What is needed
Whatever precedes the line containing "[0:04.00-0:05.00]" is not copied; that line and every line after it through the final one below are copied exactly, except pictures.

Data
______
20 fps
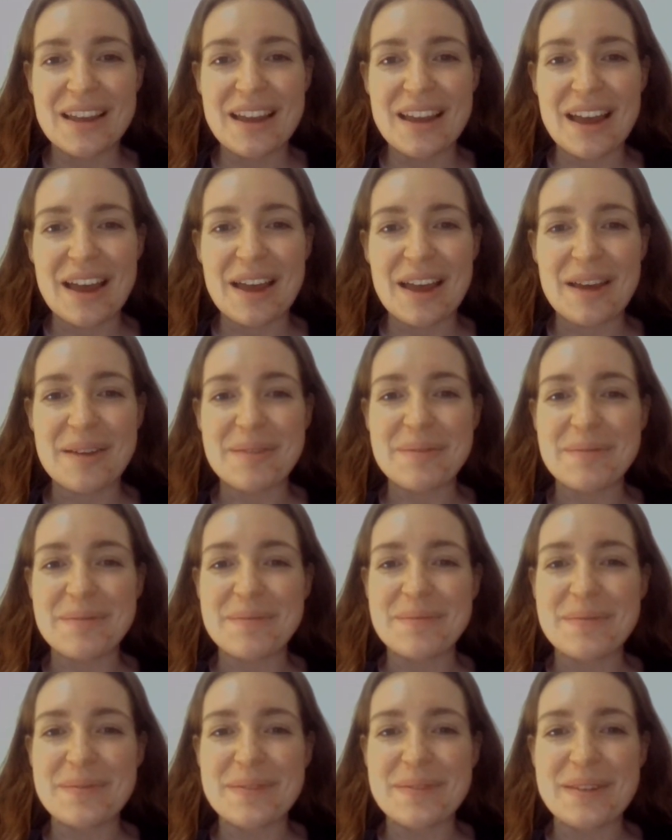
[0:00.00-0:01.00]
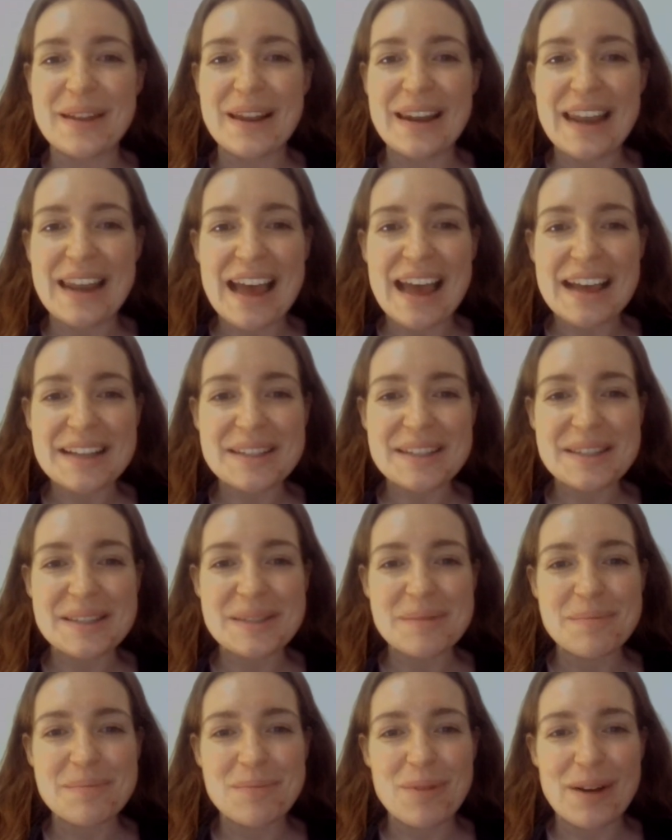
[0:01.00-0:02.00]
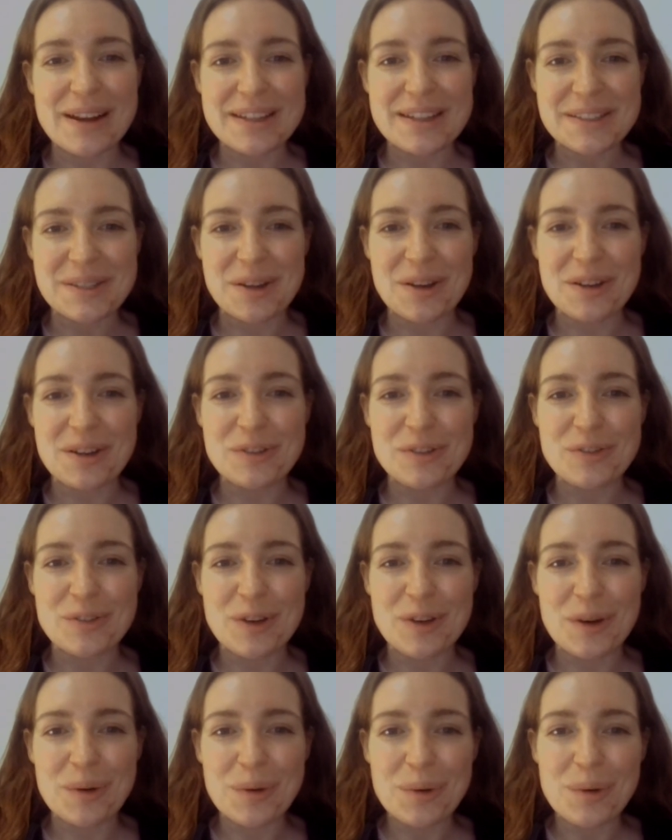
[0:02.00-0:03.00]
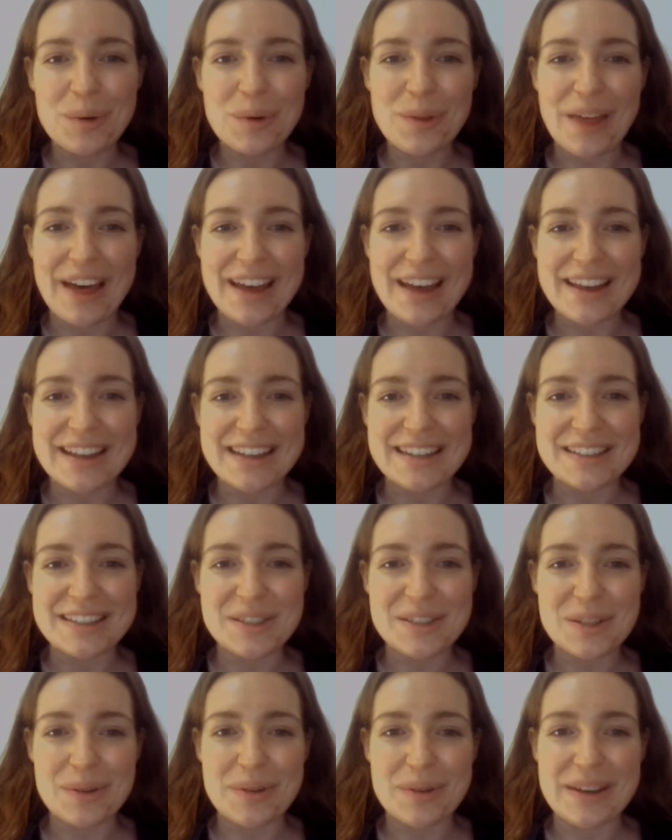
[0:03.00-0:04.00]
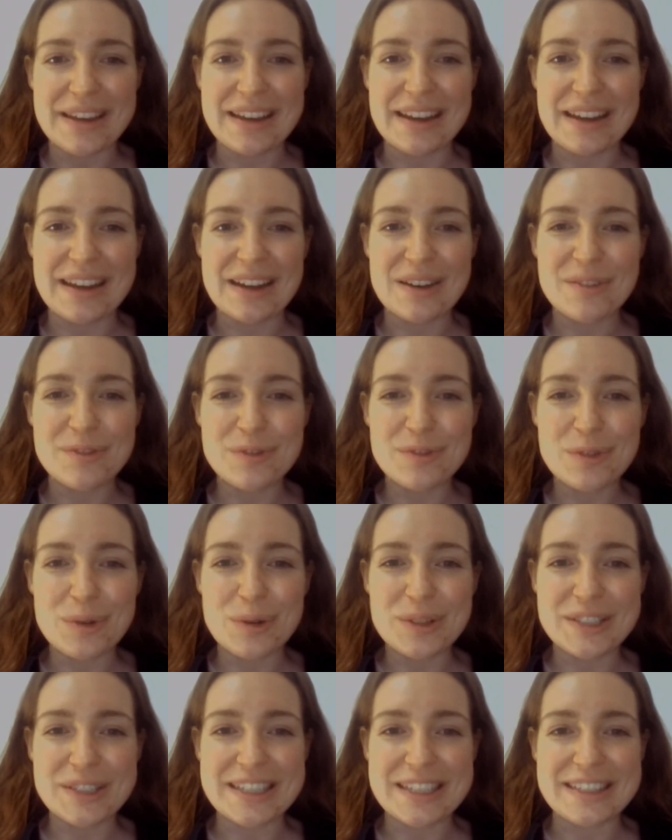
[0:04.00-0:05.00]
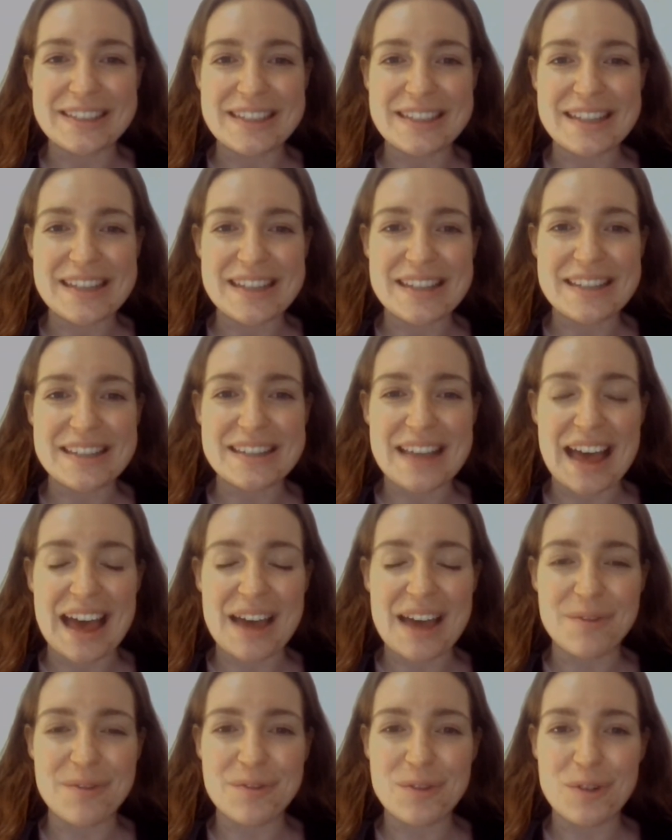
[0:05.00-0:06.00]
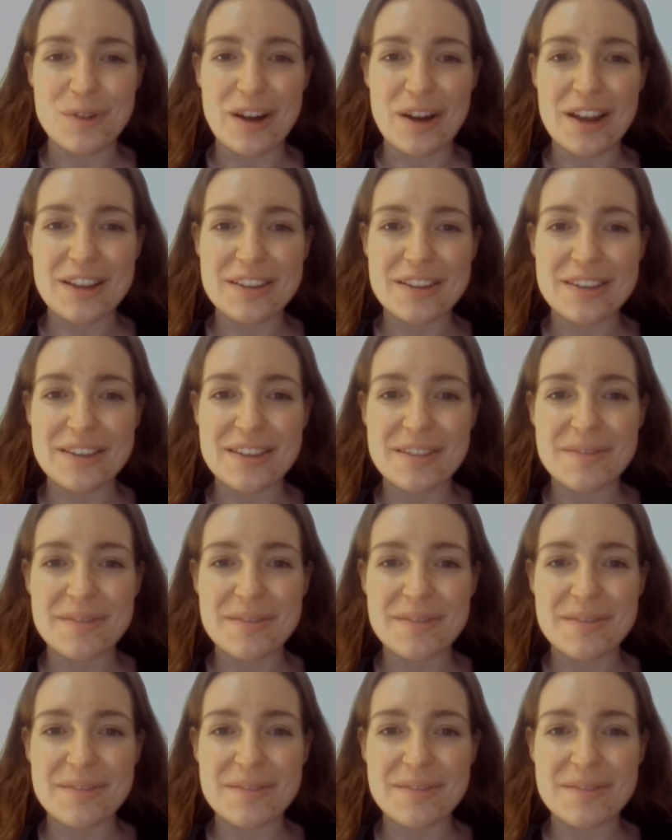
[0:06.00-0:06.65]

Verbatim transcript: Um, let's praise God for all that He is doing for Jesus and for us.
______
Task response
[0:04.00-0:05.00]
[0:05.00-0:06.00]
[0:06.00-0:06.65]

Verbatim transcript: Um, let's praise God for all that He is doing for Jesus and for us.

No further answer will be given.